The truth about structural separation

Assuming you believe in evidence-based policy making, last week wasn’t very good for advocates of structural separation in telecommunications, and with good reason.

New reports from the UK communications industry regulator, Ofcom, provide further evidence of the short comings of structural separation for investment in broadband infrastructure.

It was a year ago today that I wrote “A more evidenced based approach is warranted”, which included a video of an exchange between TELUS Chief Customer Officer Tony Geheran and then Conservative Industry Critic, Calgary-Nose Hill MP Michelle Rempel Garner at Parliament’s Industry Committee (INDU). Let me refresh your memory of the exchange.

Michelle Rempel Garner: “Mr. Geheran, I think I am saying your name right. You made a comment tonight. You said ‘if you have a policy that fundamentally undermines an investment strategy, you have to change policy’ and I think I agree with that. So I’d start with saying, do you think that structurally separating the builders of network from Internet Service Providers is a way to solve the policy tension that I just described?”

Tony Geheran: “No, I don’t. I haven’t seen that work anywhere globally, to sustainable effect.”

Michelle Rempel Garner: “It’s in the UK, right?”

Tony Geheran: “Yeah.”

Michelle Rempel Garner: “It’s like the primary model in the UK.”

Tony Geheran: “But if you look at the UK, they are wholesale moaning about the quality of their infrastructure, their lack of fibre coverage. across what is a very small geography. I know. I originated from there. And quite frankly, the Canadian networks are far superior in coverage and quality and performance through COVID has demonstrated that.”

Michelle Rempel Garner: “Well, that’s certainly not what we’re hearing in our offices from end users and that’s not the reality that we’re hearing in testimony tonight from you.”

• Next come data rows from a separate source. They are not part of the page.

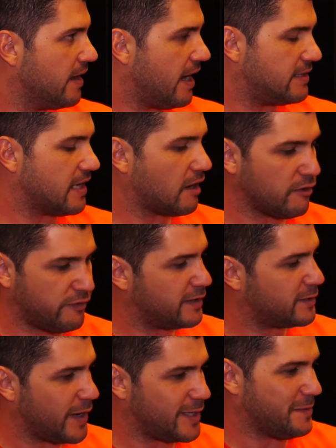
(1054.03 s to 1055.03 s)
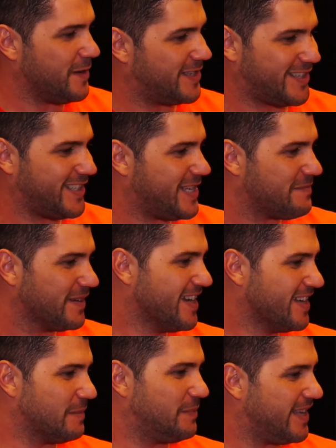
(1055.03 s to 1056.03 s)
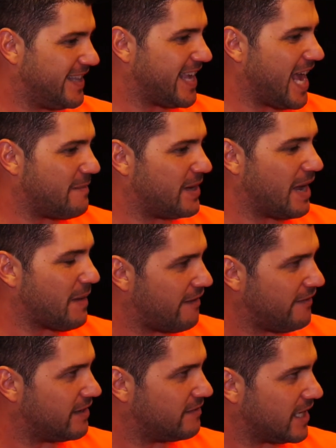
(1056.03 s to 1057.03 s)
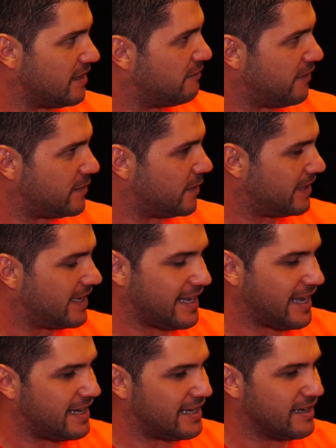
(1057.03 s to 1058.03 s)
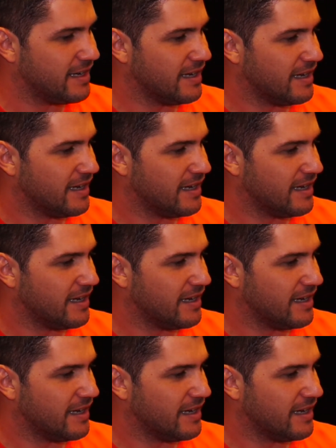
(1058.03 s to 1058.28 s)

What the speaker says: I sacrifice way too much sleep to play the game, and I'm having a ton of fun with it. And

Last week’s report from Ofcom confirmed Mr. Geheren’s view of the world. According to Ofcom, “the average download speed of UK residential broadband services increased by 25% since 2019, from 64 Mbit/s to 80.2 Mbit/s.” According to the CRTC, at year-end 2019, 18 months ago, the average download speed in Canada was already 176.9 Mbps, more than double the current speed in the UK.

In its Spring 2021 Connected Nations Update, Ofcom indicated that “Full fibre coverage continues to increase at pace, up to 21%” of UK homes by January 2021. According to the CRTC, 44.7% of Canadian homes had fibre to the home access, again more than double what is in the UK.

Those who promote “structural separation” won’t like seeing the evidence published by the regulators, but it is proof that Mr. Geheren was right, “the Canadian networks are far superior in coverage and quality and performance through COVID has demonstrated that.”

Last week also saw a new report on Australia’s state-owned National Broadband Network (NBN), saying that 5G “will take business away from a financially fragile [NBN] operation loaded up with debt. The state-owned telco owes A$19.5 billion to the national government, with revenue last year of A$3.5 billion.”

So, last week wasn’t very good for those who advocate structural separation, at least for those who believe policy should carefully examine the evidence.

Such evidence continues to confirm what most of us know: that structural separation is a losing regulatory model.

As the CRTC, the Competition Bureau and government policy have each determined, facilities-based competition is the sustainable regulatory model, promoting investment. Canada’s future depends on connectivity.